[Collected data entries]
Content starts
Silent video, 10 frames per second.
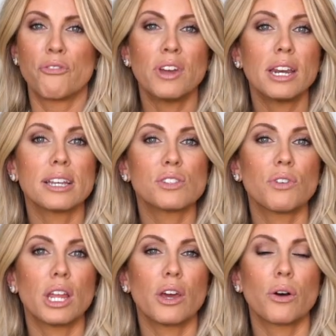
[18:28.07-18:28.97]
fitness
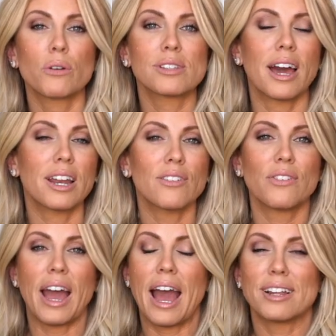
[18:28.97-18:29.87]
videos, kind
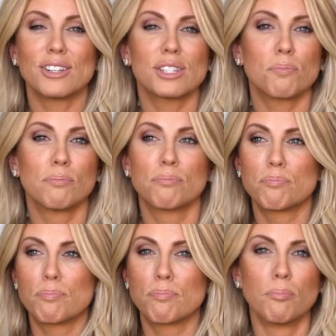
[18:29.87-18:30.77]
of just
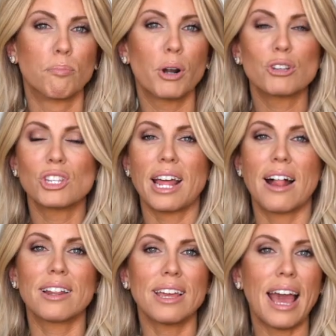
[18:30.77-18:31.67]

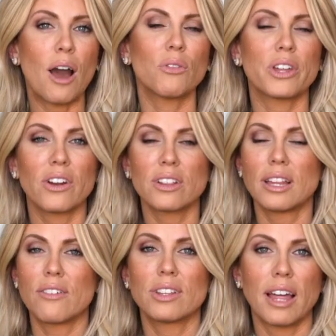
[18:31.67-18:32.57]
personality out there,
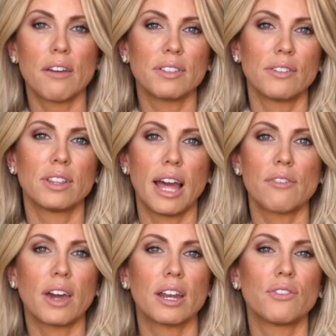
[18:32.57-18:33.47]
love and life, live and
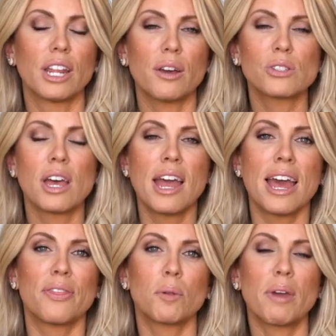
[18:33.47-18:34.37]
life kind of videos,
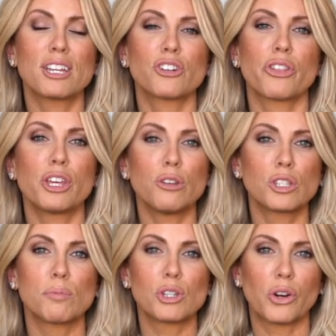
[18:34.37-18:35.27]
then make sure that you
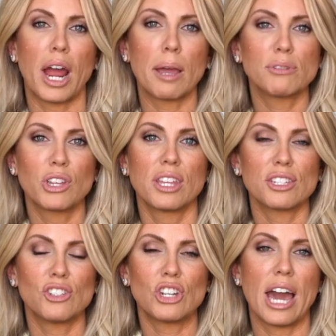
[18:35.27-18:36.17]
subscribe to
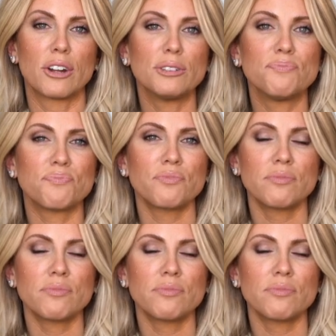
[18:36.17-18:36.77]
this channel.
Content ends
Brief: Please write out all the data again word for word, but not the pictures.

Expected answer:
Silent video, 10 frames per second.
[18:28.07-18:28.97]
fitness
[18:28.97-18:29.87]
videos, kind
[18:29.87-18:30.77]
of just
[18:30.77-18:31.67]

[18:31.67-18:32.57]
personality out there,
[18:32.57-18:33.47]
love and life, live and
[18:33.47-18:34.37]
life kind of videos,
[18:34.37-18:35.27]
then make sure that you
[18:35.27-18:36.17]
subscribe to
[18:36.17-18:36.77]
this channel.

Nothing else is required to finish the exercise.